Records to process Block Start
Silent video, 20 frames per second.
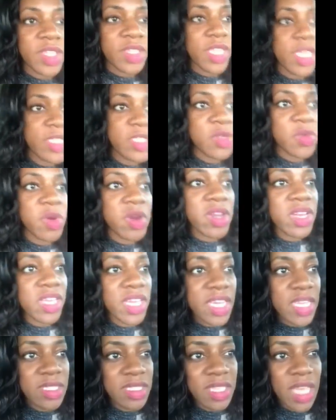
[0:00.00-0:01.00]
This is where it
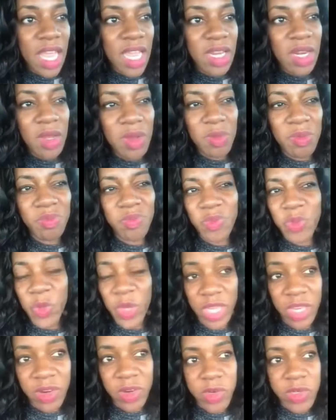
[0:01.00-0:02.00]
gets kind of
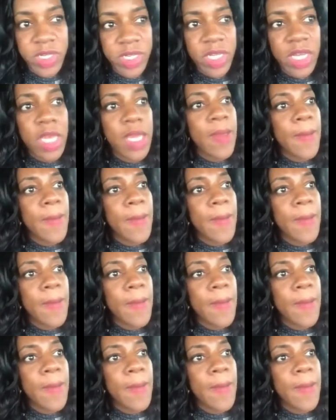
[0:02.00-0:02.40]
weird,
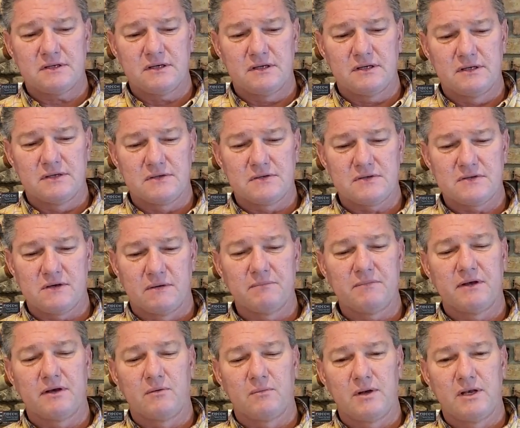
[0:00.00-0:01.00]
is
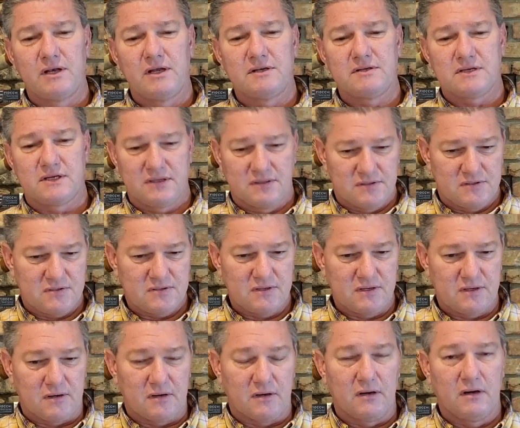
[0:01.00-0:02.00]
something we need to
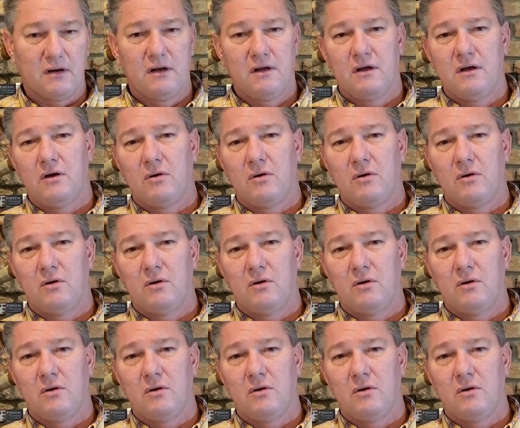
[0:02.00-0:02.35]
consider.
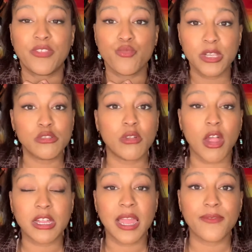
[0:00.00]
rental car
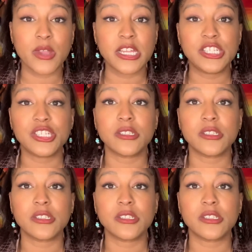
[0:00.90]
coverage,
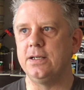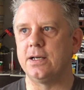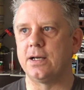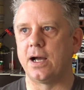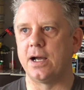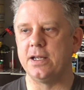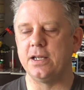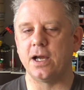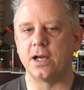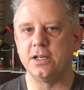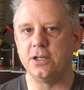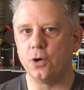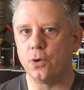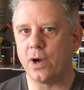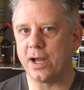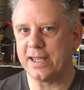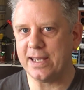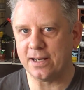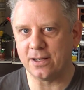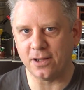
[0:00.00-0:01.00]
I know
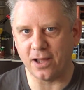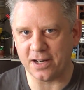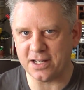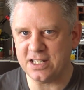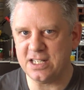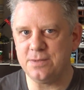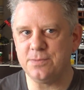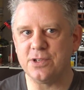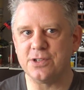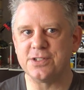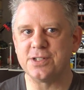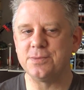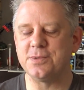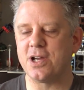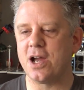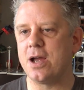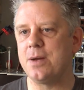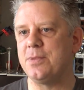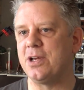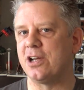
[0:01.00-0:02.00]
I get a lot of emails
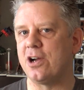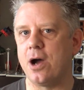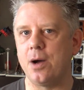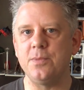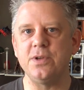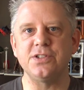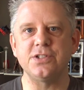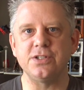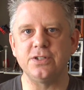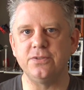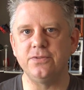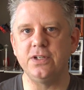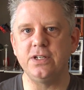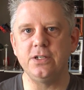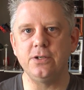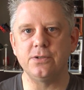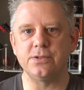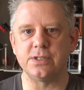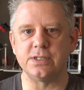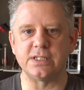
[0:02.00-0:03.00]
sometimes and comments in the
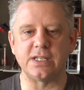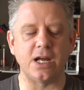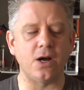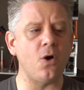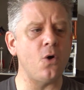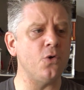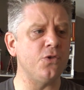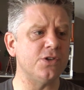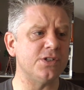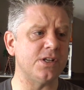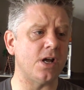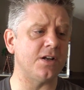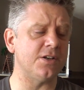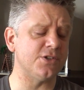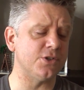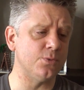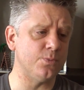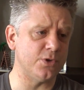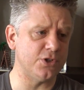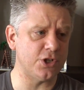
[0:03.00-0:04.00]
videos and say, oh, there's not a
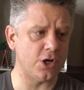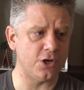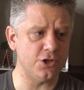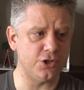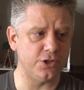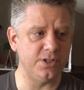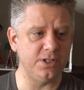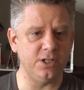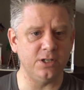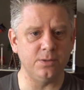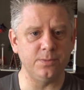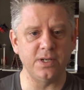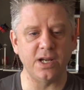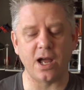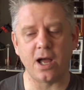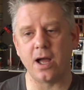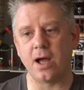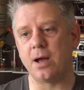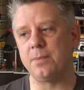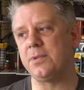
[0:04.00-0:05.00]
supercharger near me,
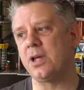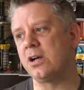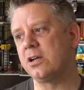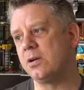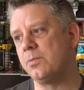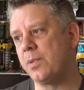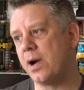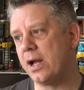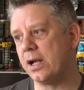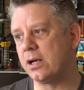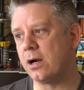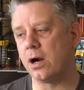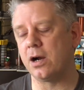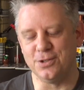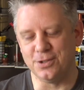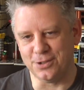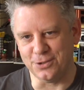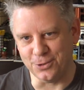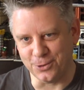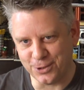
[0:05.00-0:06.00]
I'm not going to buy a car.
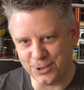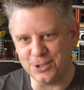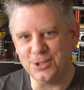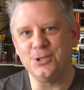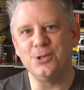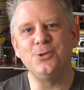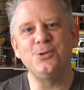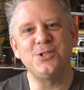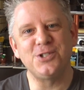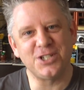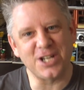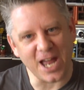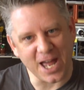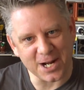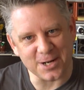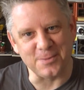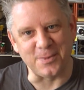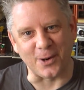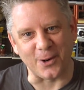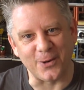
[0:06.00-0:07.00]
You can use
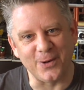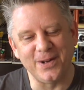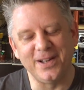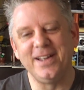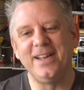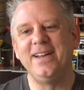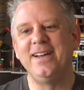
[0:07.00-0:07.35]
CHAdeMO.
Records to process Block End
Brief:
Could you set down every entry again exactly as written, leaving out any pictures?

Problem solution:
Silent video, 20 frames per second.
[0:00.00-0:01.00]
This is where it
[0:01.00-0:02.00]
gets kind of
[0:02.00-0:02.40]
weird,
[0:00.00-0:01.00]
is
[0:01.00-0:02.00]
something we need to
[0:02.00-0:02.35]
consider.
[0:00.00]
rental car
[0:00.90]
coverage,
[0:00.00-0:01.00]
I know
[0:01.00-0:02.00]
I get a lot of emails
[0:02.00-0:03.00]
sometimes and comments in the
[0:03.00-0:04.00]
videos and say, oh, there's not a
[0:04.00-0:05.00]
supercharger near me,
[0:05.00-0:06.00]
I'm not going to buy a car.
[0:06.00-0:07.00]
You can use
[0:07.00-0:07.35]
CHAdeMO.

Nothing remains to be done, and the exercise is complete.